India moviliza refinerías para asegurar suministro de gas doméstico ante crisis en el Golfo Pérsico
El gobierno indio ha activado medidas de emergencia para garantizar el suministro de gas licuado de petróleo (GLP), utilizado principalmente para cocinar en 330 millones de hogares. La orden, emitida bajo la Ley de Productos Esenciales, obliga a todas las refinerías del país a priorizar la producción de GLP sobre otros derivados petroquímicos, en respuesta a las tensiones en el Golfo Pérsico, una ruta crítica para las importaciones energéticas de India.
Una medida para proteger el consumo básico
Las refinerías, tanto públicas como privadas, deberán destinar toda su producción de propano y butano —componentes clave del GLP— a tres empresas estatales: Indian Oil, Bharat Petroleum y Hindustan Petroleum. La directiva prohíbe expresamente el desvío de estos recursos hacia usos industriales, asegurando que el gas llegue a los hogares.
India depende en un 60% de las importaciones de GLP, y más del 80% de ese volumen pasa por el estrecho de Ormuz, zona afectada por las tensiones entre Estados Unidos, Israel e Irán. La interrupción del tráfico marítimo en la región podría desencadenar escasez y alzas de precios en el mercado local.

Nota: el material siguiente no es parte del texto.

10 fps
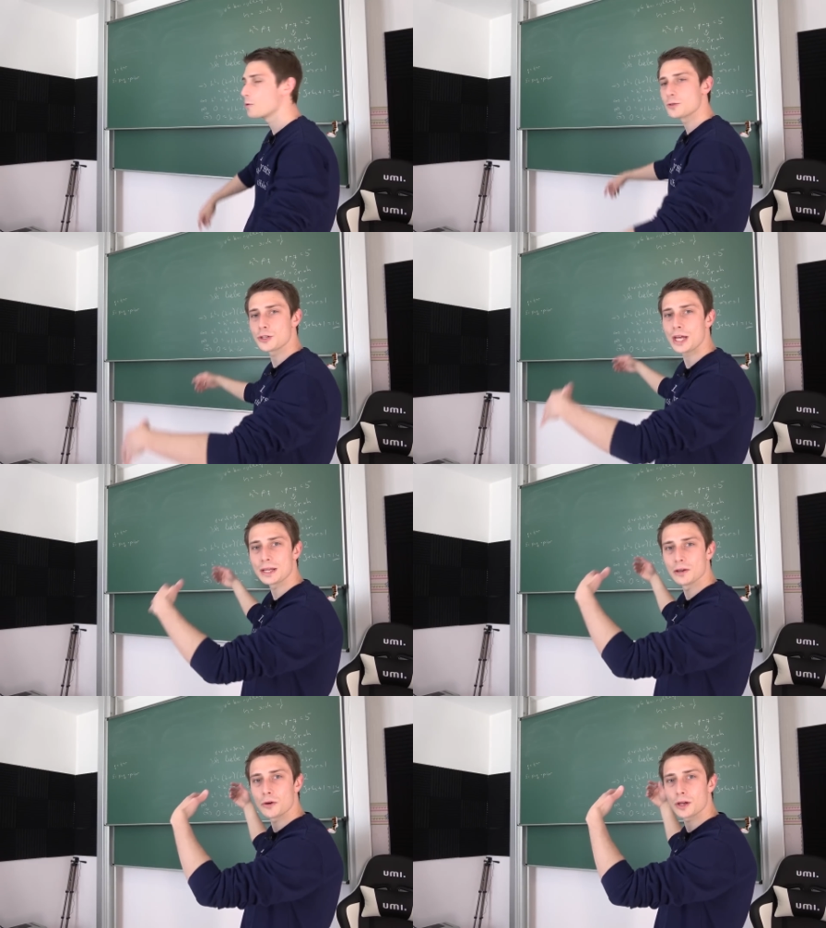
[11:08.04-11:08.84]
going to
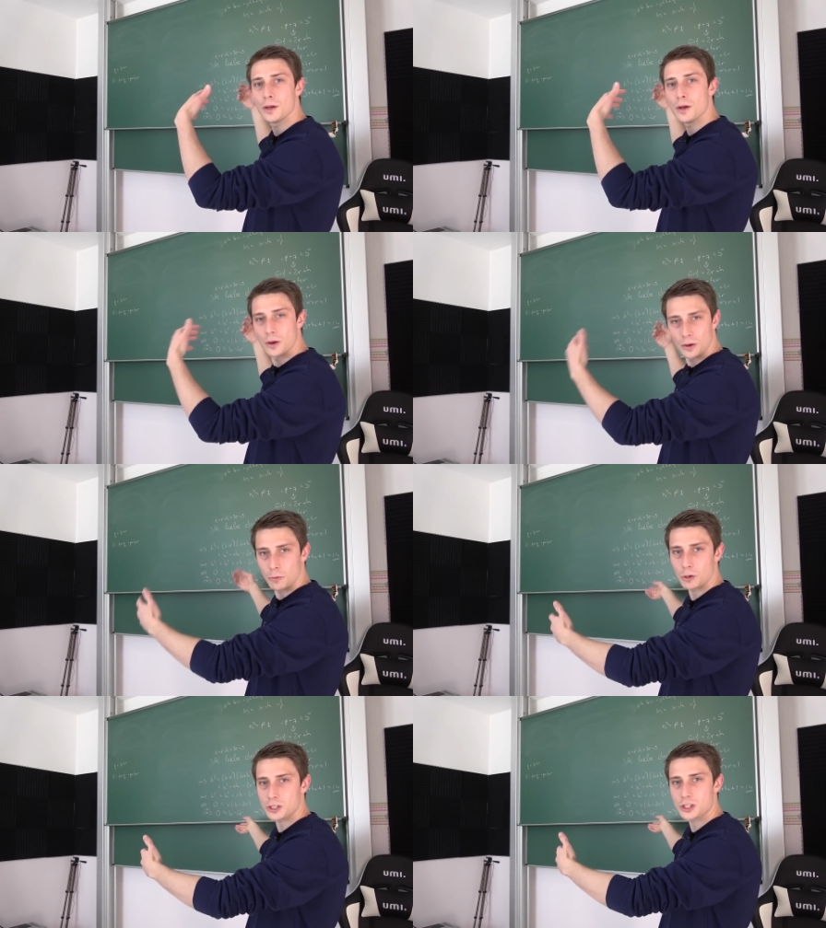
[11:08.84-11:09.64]
take a look
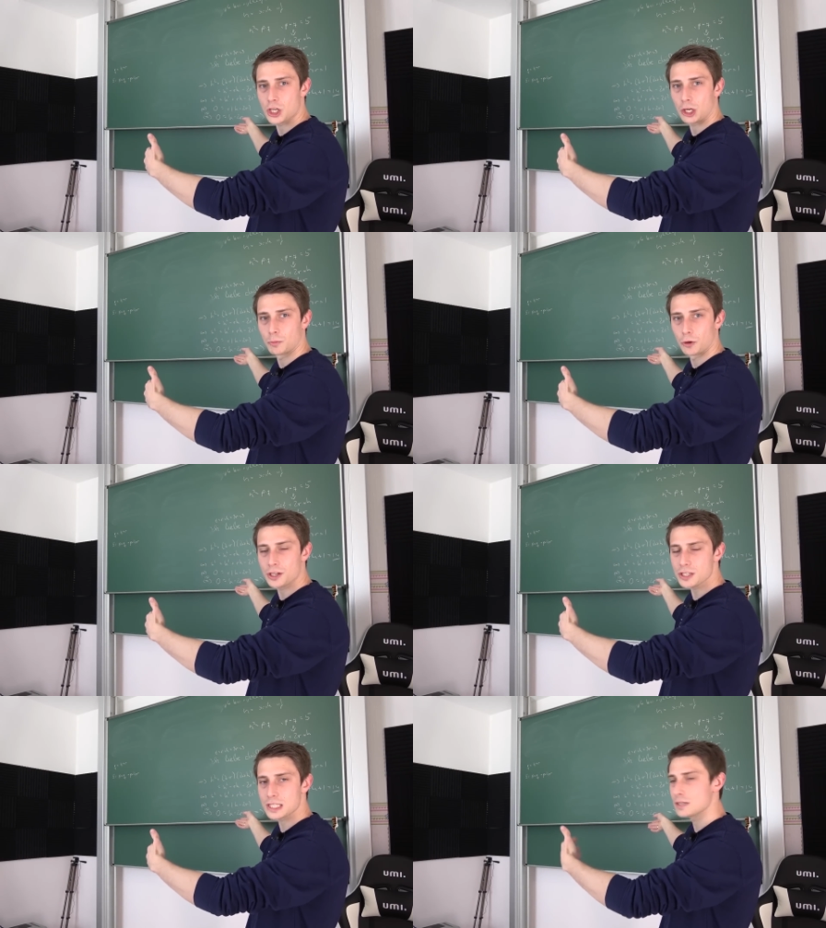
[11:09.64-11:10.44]
what this chalkboard
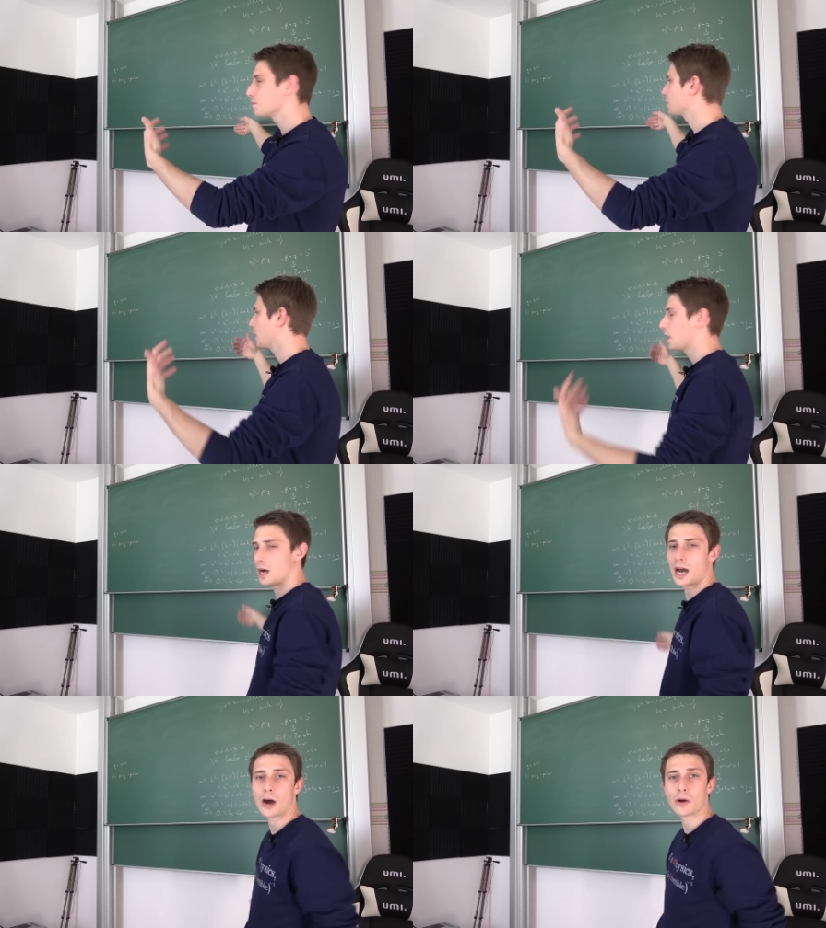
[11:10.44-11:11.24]
is,
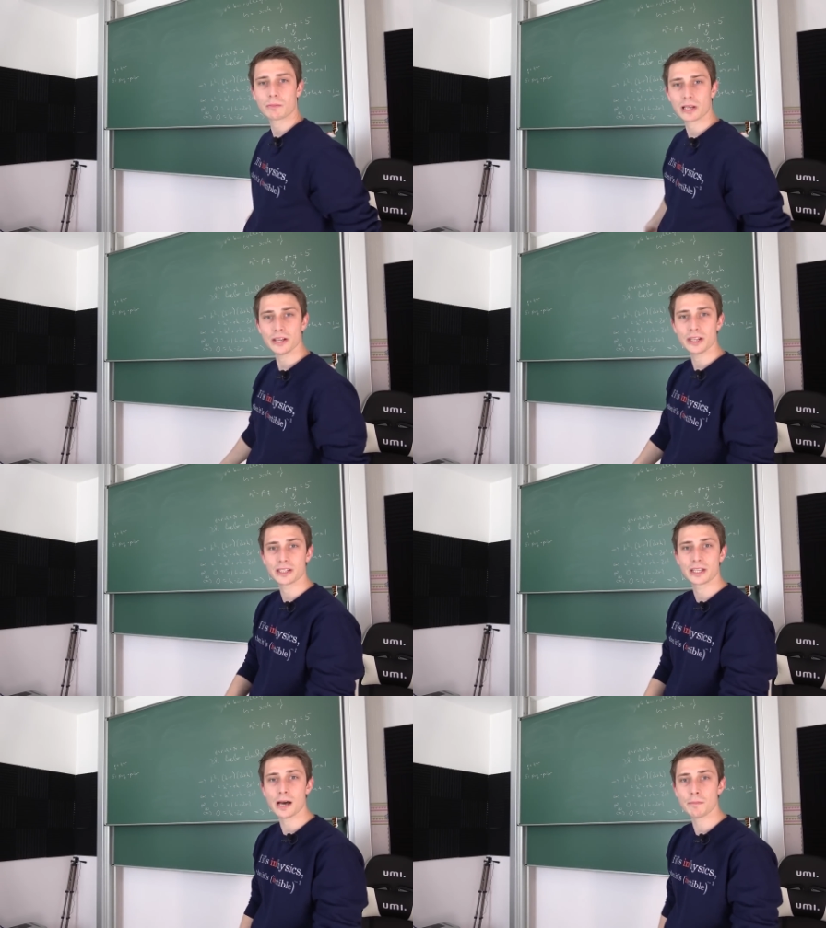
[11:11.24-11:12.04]
how I'm
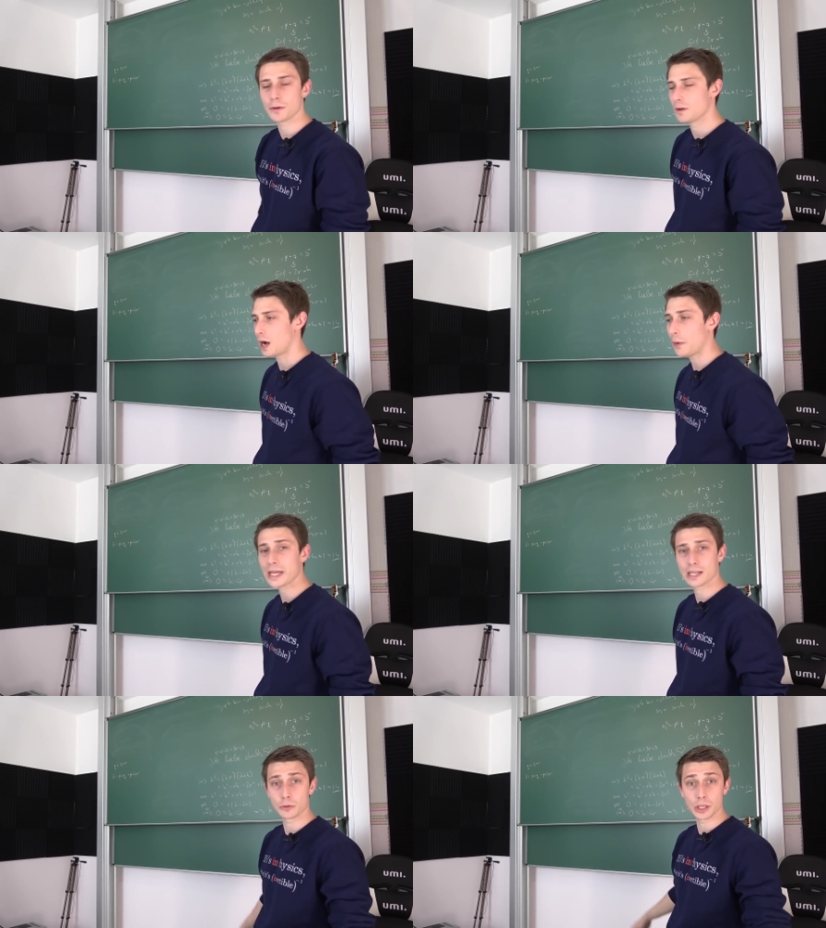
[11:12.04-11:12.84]
cleaning it up, how
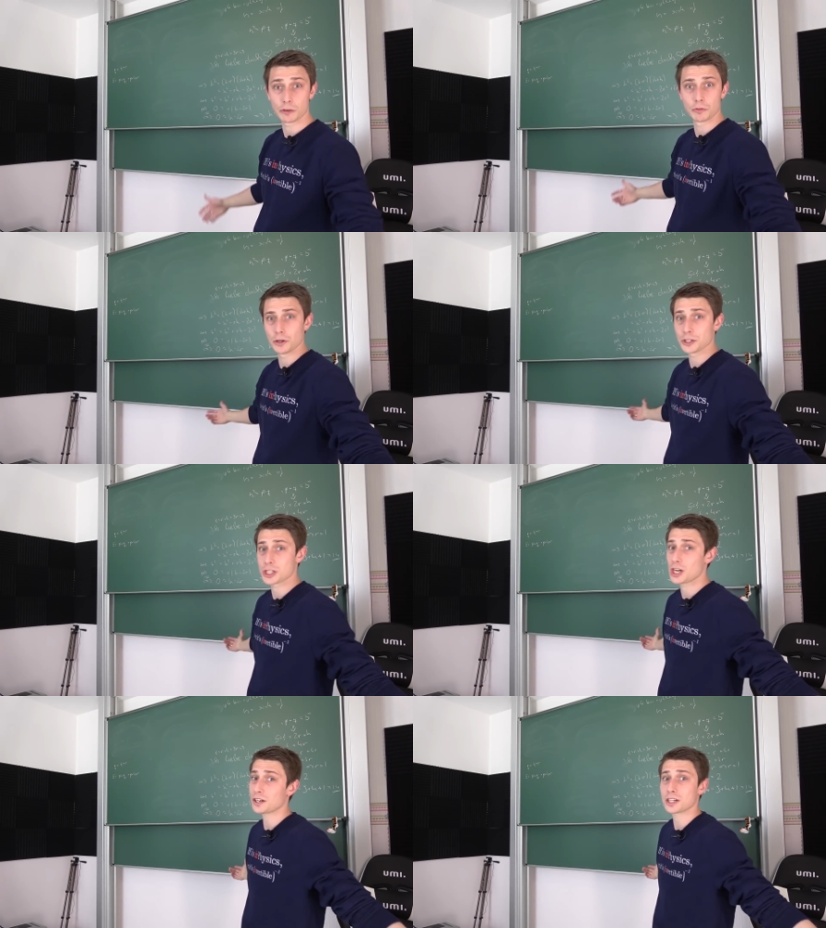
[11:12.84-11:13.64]
I get rid of all the
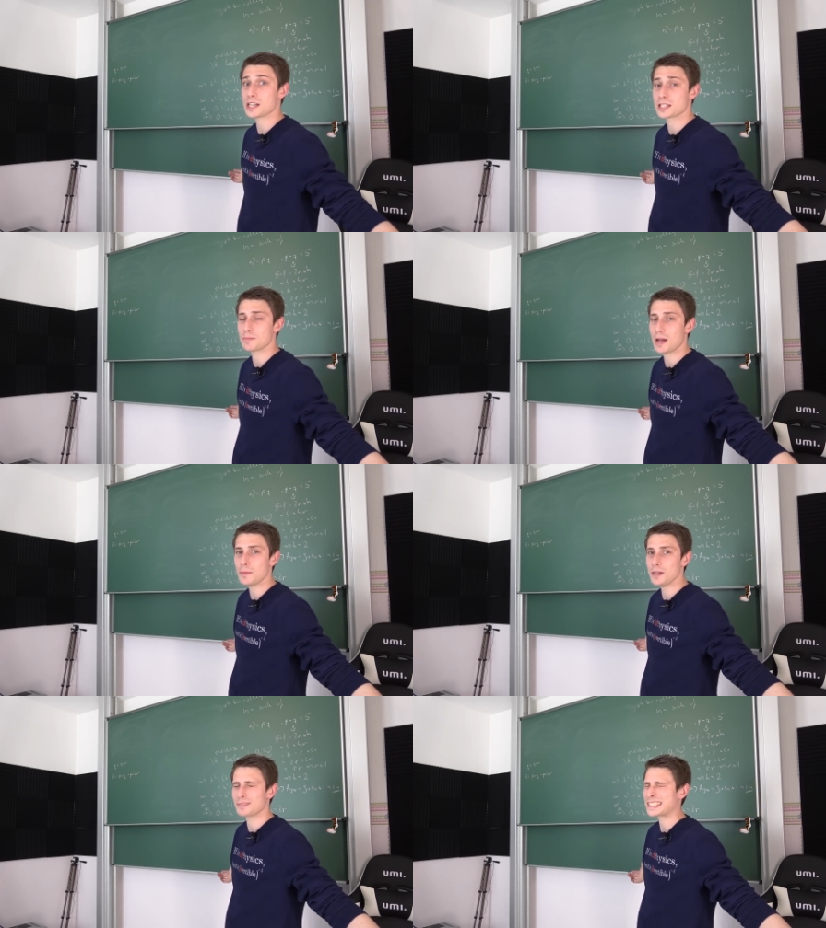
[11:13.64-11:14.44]
chalk dust
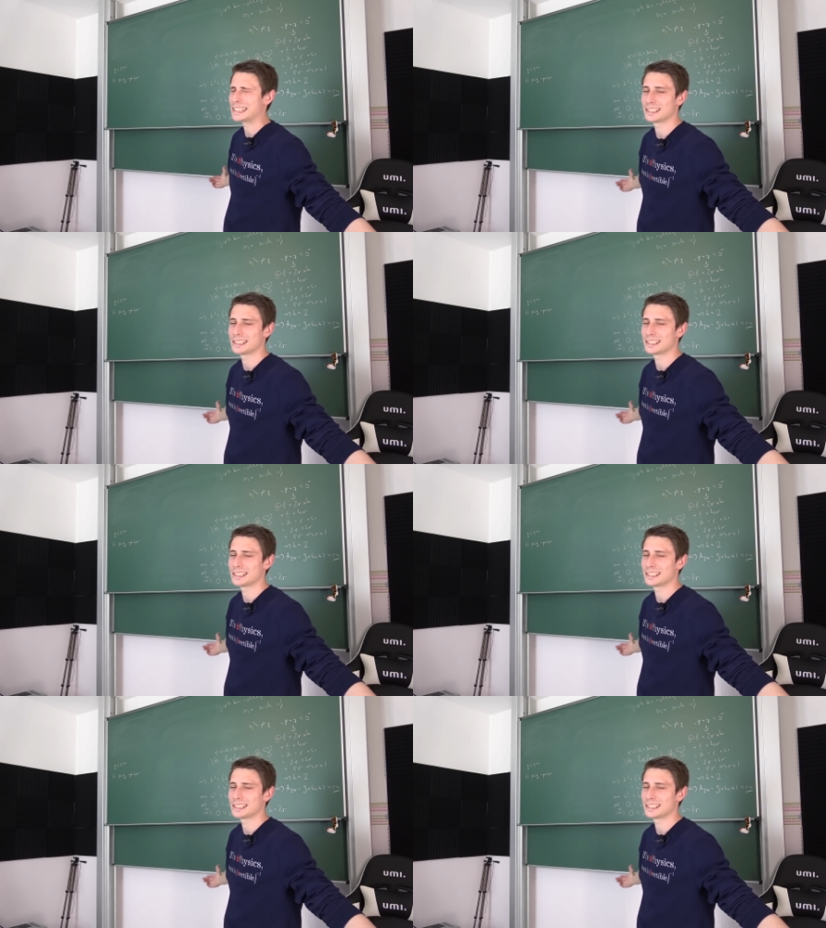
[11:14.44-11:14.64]
maybe.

Reservas y riesgos económicos
Según fuentes gubernamentales, las refinerías cuentan con reservas de crudo y combustibles para cubrir la demanda nacional durante 25 días, más una semana adicional en las reservas estratégicas. Sin embargo, el GLP sigue siendo el eslabón más vulnerable.
Petronet LNG, principal importadora de gas del país y abastecida por QatarEnergy, ya emitió un aviso de "fuerza mayor" ante posibles retrasos en entregas. Esto podría afectar primero a sectores industriales, mientras se prioriza el consumo doméstico y la generación eléctrica.
Contexto regional
La crisis en el Golfo Pérsico ha llevado a varios países asiáticos a tomar medidas similares. Pakistán, por ejemplo, aplicó recientemente un aumento del 20% en los precios de los combustibles debido a problemas de suministro. India busca evitar ese escenario protegiendo el acceso a un recurso esencial para su población.
Con esta decisión, el gobierno indio no solo intenta mitigar el impacto económico de la inestabilidad geopolítica, sino también evitar el malestar social en un país donde el GLP es vital para la vida diaria de millones de familias.